有川氏と出会った当時、広報室長として課題に感じていたのは、航空自衛隊の広報協力の多くが、戦闘機など“装備品”が先に立ってしまうこと。生の航空自衛隊の姿、普通の人と変わらない隊員の素顔や任務への思いなどを知ってもらい、航空自衛隊の存在意義、活動などを正しく理解して欲しいと考えていた。「有川さんの小説、特にラブコメには、職業の一つとしての自衛官が、その人間性に光を当てて描かれていた。そこに私の思いを具現化してくれる可能性を感じました」。

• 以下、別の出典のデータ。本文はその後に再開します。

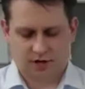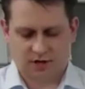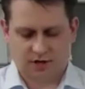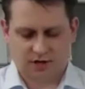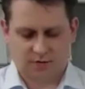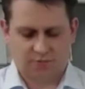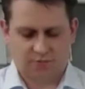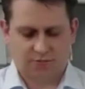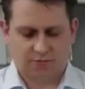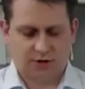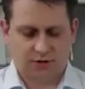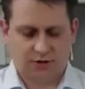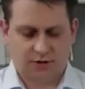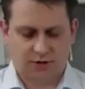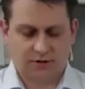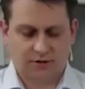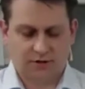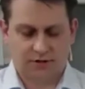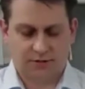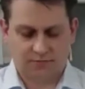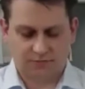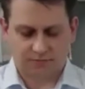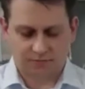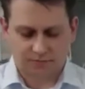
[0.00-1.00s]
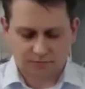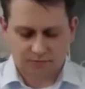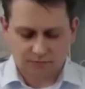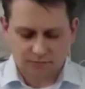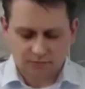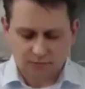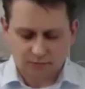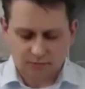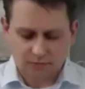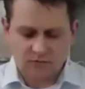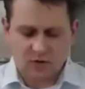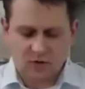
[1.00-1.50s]
AM parts
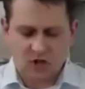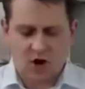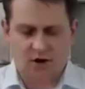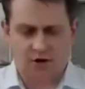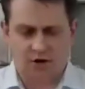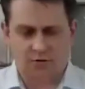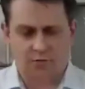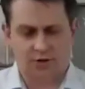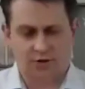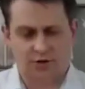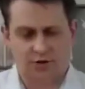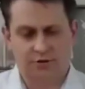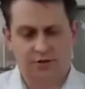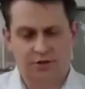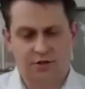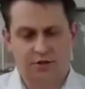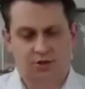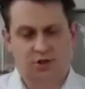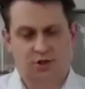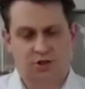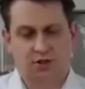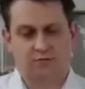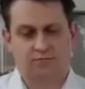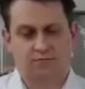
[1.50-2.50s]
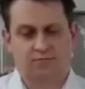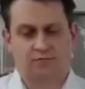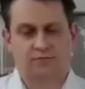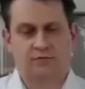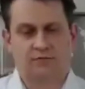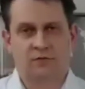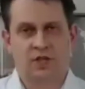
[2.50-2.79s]
on the process chain.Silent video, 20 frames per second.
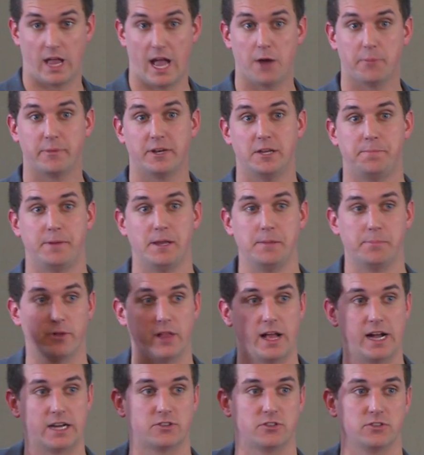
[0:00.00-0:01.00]
many people
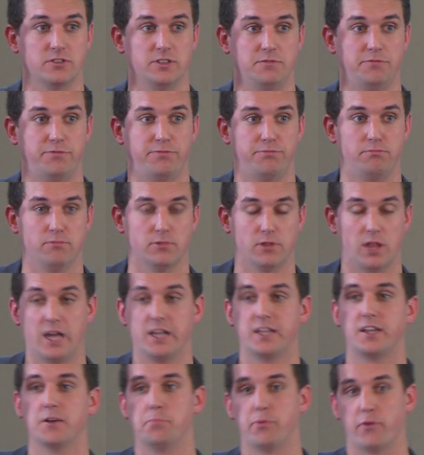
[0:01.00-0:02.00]
actually like
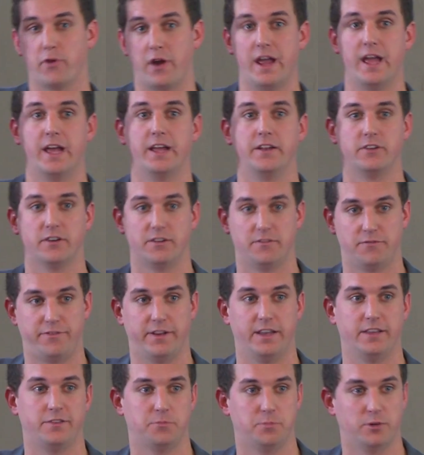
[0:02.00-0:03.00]
a brand on
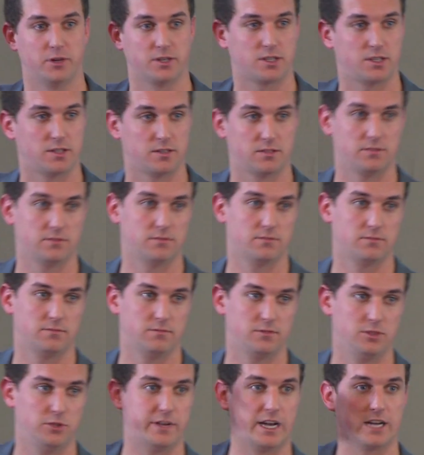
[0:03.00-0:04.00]
Facebook?
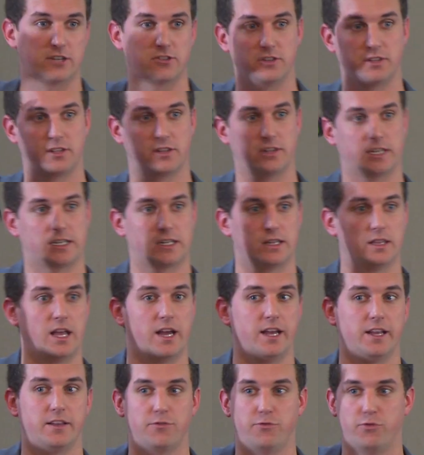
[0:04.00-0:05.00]
You've actually clicked
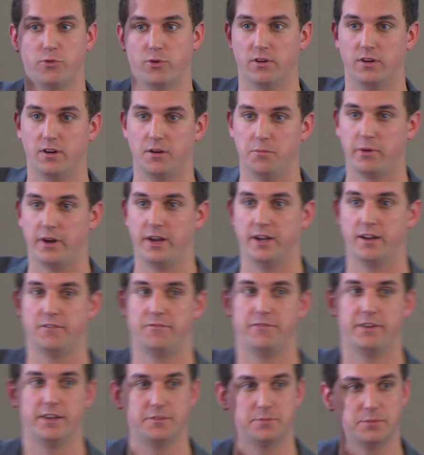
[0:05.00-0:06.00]
like for a brand on
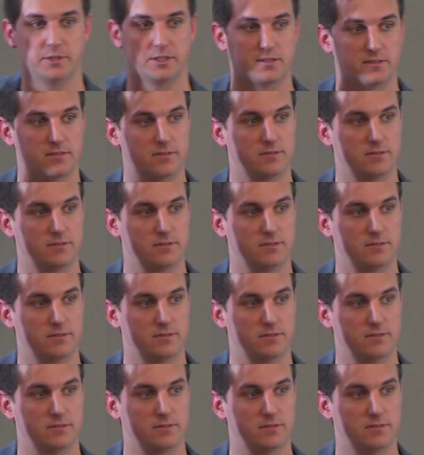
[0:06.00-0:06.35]
Facebook.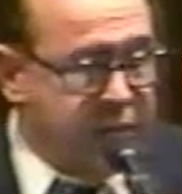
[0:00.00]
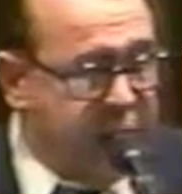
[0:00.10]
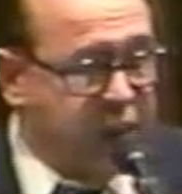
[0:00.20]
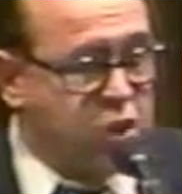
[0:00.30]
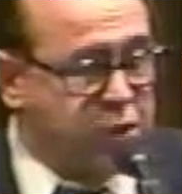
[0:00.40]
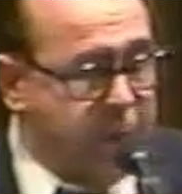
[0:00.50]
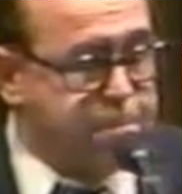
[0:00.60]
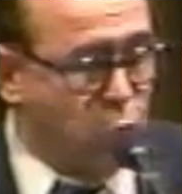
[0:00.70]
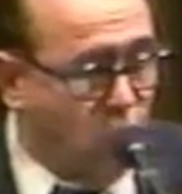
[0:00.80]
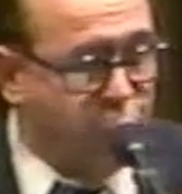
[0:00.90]
daddy
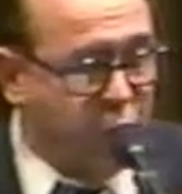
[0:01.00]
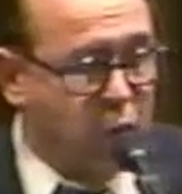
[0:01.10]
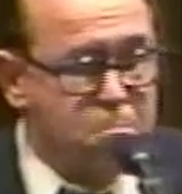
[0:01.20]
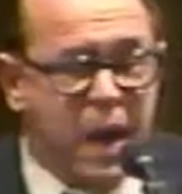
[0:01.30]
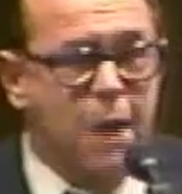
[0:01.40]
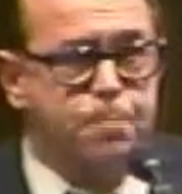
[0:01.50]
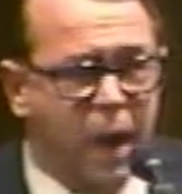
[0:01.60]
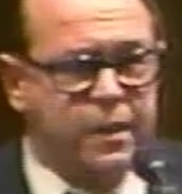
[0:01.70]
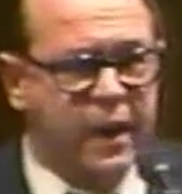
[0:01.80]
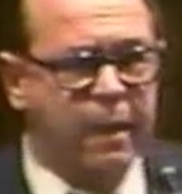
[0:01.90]
stepped over my
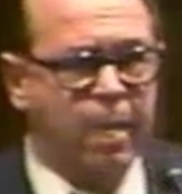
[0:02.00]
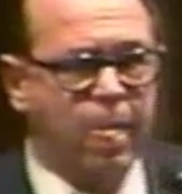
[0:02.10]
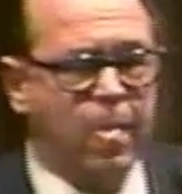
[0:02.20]
bodyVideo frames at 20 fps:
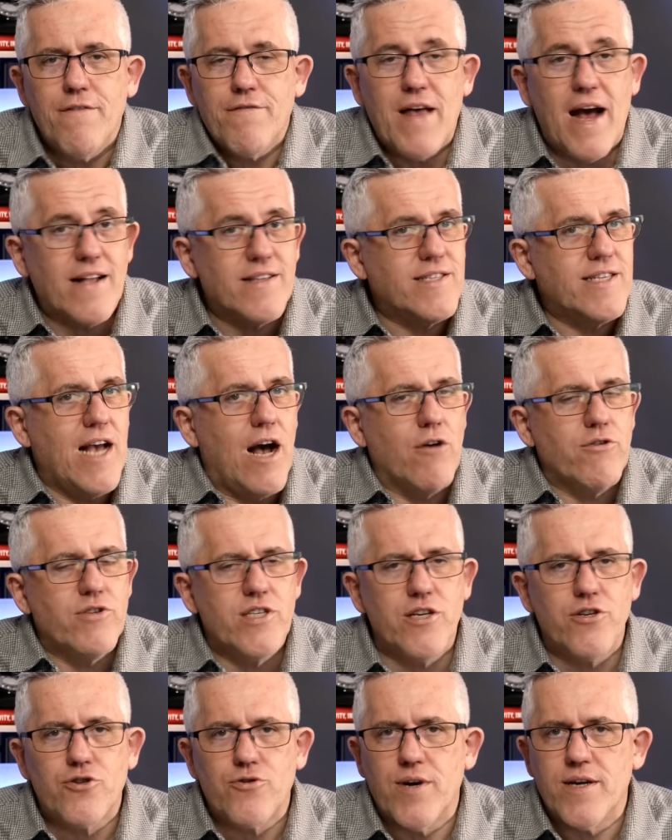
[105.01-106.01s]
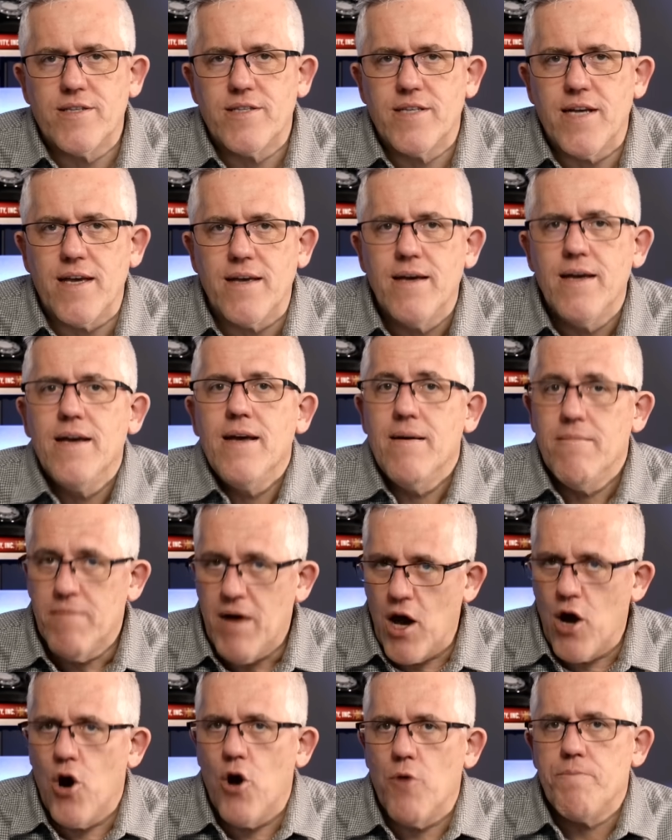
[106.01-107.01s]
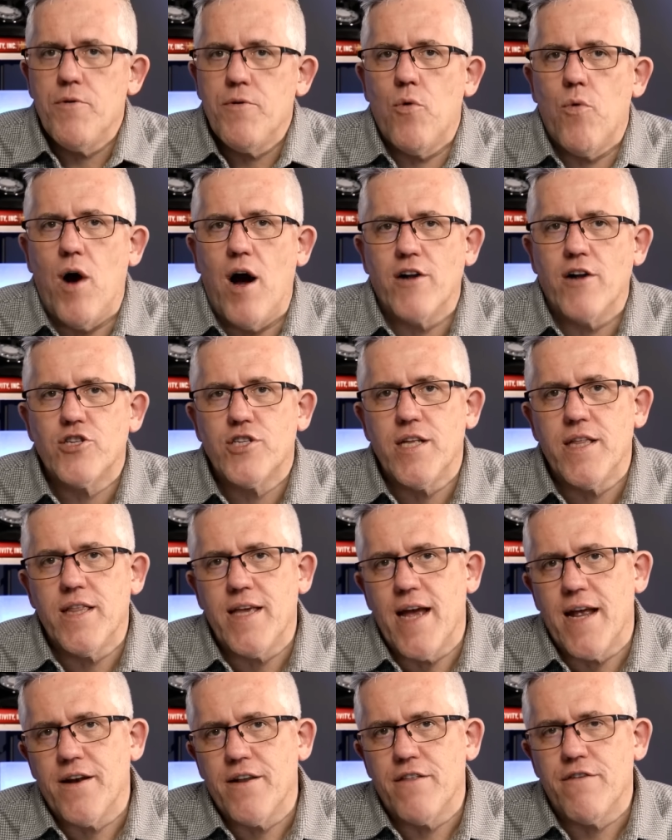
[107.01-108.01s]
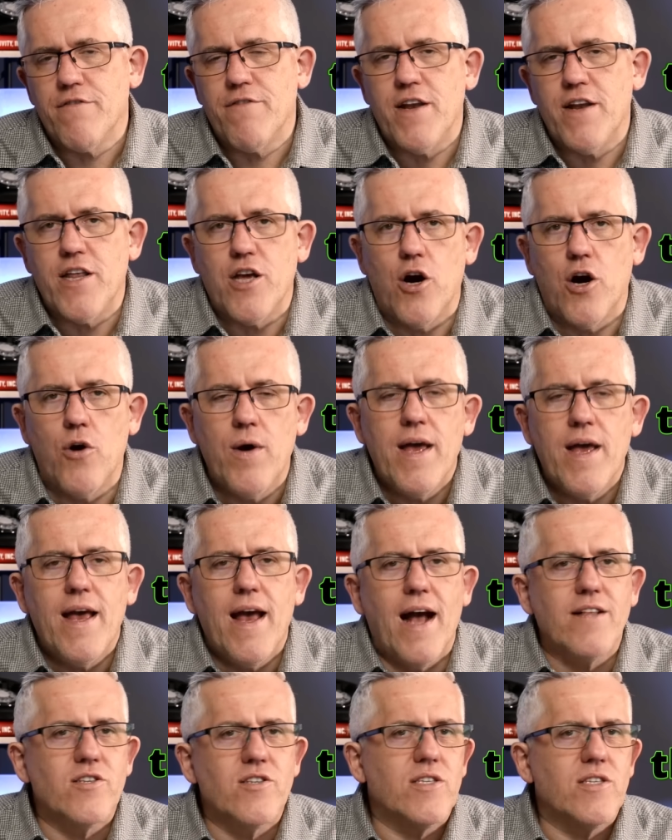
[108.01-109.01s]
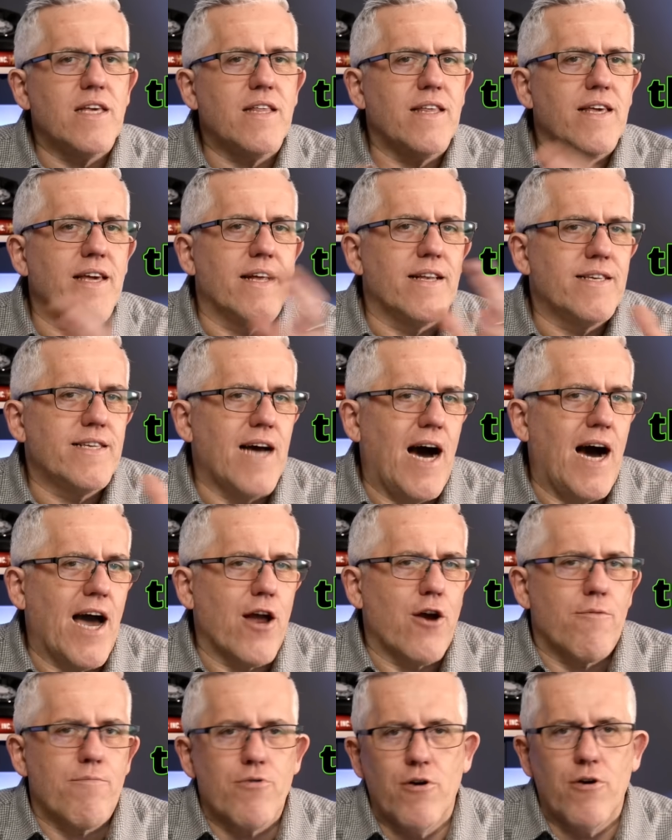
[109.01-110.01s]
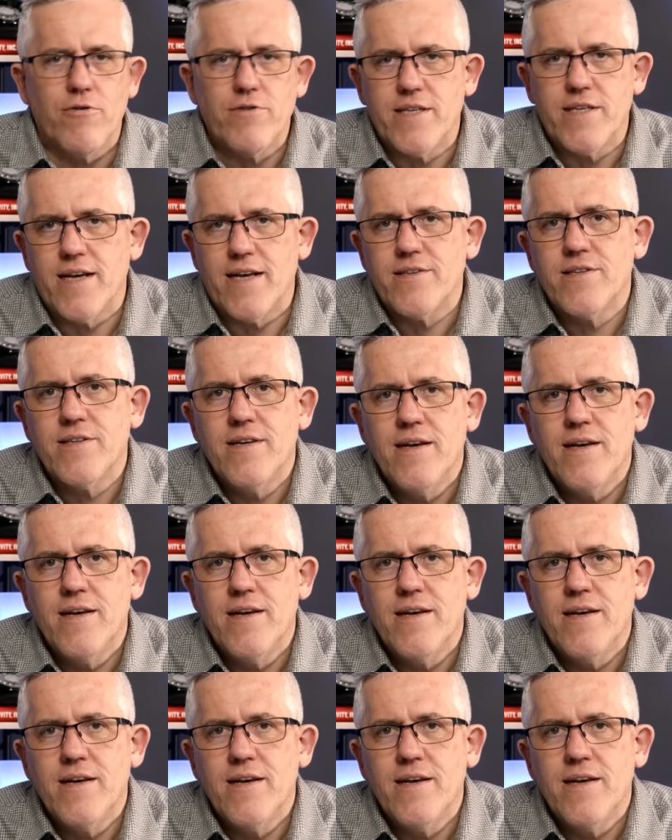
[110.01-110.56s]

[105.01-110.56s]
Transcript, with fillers: That sounds interesting. I hope you'll watch to the end of the video and see the entire process.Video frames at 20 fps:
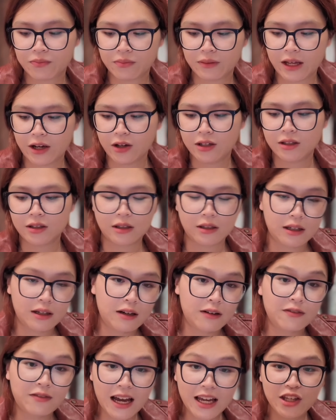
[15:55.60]
they're gonna
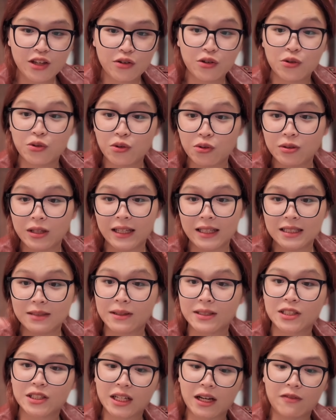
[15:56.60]
find you, you know that this
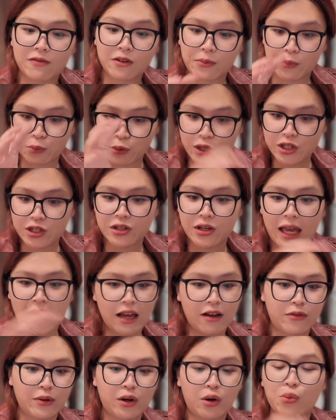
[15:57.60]
message comes from which
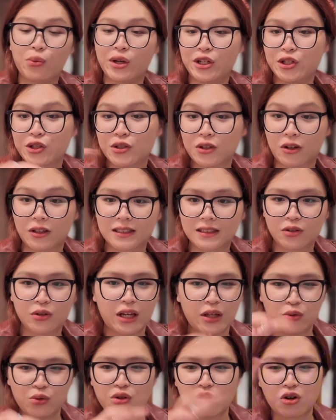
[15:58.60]
area or which source, so you
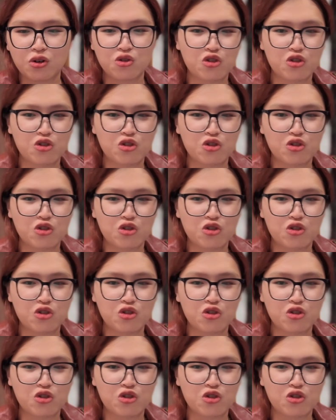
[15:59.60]
can do your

行政機関などの非営利組織は往々にして、減点されないことを重視して守りに徹する。特に、広報は「総論賛成、各論反対」。総論として広報は大事だと皆が認めるが、個別に協力を要請すると「それはできない」と言われてしまうことが多々ある。攻めの広報を打ち出すには、広報室が普段からトップと現場の両方から信頼を得ていなければならない。

トップから信頼を得るための方法の一つが、広報室の要である報道班の守りが機能していること。そうでなければ、攻めの広報がかえって批判的な世論に火をつけ、逆効果になる。「守りきれている時が勝機」だ。航空自衛隊には、各基地にも広報及び対外的な調整を担う渉外室があり、空幕広報室の仕事は彼らの協力が不可欠。広報活動は本務に影響を与えない範囲で、任務を遂行しやすい環境を整えるために行うのが目的だ。そのため、「空幕広報室は黒子に徹し、なるべく現場の隊員や広報担当を前面に出す。そんな配慮が現場の信頼を生みます」。

さらに求められるのは、メディアに対応できるだけのスピード。「航空自衛隊は主に空で行動しますから、その作戦は秒単位で進行し、意志決定にはスピードが必要。権限をある程度現場に委任し、それぞれの立場で迅速に判断を下せるようにしています。このような組織の体質も、スピードが求められる広報にとってはちょうどいい」。